What to do:
Tell how many lines of the data below have the string "Silent" in them. Say nothing more.

Top of Exercise data

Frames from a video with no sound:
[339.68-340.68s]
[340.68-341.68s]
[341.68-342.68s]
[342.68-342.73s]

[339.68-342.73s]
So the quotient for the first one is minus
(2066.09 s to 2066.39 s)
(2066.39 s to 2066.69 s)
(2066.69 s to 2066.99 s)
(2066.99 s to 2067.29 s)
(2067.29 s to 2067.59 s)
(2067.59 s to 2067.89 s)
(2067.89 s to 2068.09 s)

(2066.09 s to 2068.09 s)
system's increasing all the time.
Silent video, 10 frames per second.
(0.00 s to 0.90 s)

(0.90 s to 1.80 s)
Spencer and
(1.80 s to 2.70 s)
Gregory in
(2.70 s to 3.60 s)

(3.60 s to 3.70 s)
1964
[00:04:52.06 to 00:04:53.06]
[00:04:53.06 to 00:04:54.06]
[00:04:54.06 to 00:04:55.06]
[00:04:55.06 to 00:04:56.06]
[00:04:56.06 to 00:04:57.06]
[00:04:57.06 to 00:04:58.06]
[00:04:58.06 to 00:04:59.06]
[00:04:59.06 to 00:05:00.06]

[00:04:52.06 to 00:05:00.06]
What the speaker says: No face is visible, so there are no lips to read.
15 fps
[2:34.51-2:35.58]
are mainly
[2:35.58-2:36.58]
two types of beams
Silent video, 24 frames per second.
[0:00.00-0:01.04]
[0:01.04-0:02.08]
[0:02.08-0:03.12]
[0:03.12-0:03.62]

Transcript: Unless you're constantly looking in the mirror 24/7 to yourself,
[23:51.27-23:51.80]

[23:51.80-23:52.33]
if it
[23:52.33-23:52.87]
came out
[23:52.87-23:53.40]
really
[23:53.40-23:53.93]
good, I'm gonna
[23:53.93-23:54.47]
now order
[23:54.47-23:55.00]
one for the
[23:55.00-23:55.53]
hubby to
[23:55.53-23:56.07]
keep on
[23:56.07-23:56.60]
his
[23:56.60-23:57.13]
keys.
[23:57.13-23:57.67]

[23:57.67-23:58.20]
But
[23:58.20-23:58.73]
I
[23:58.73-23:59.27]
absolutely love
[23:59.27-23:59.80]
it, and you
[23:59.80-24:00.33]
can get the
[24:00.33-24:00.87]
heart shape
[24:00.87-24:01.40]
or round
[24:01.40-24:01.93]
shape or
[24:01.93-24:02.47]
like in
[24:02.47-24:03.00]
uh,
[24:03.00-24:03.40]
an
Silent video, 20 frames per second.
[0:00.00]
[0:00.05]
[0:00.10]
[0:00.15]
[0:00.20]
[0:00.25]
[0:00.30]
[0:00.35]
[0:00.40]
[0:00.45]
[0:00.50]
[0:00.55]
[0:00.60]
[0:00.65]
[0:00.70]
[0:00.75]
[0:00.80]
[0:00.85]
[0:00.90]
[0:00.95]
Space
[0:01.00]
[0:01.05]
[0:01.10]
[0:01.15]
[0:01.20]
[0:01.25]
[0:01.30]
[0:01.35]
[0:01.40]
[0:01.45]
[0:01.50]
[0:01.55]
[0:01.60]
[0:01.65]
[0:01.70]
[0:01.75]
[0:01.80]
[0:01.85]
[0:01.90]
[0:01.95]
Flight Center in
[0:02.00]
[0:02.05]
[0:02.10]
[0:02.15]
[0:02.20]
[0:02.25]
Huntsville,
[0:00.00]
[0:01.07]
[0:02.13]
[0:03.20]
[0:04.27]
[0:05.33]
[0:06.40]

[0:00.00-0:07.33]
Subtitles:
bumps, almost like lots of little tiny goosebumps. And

Bottom of Exercise data

Answer below:
3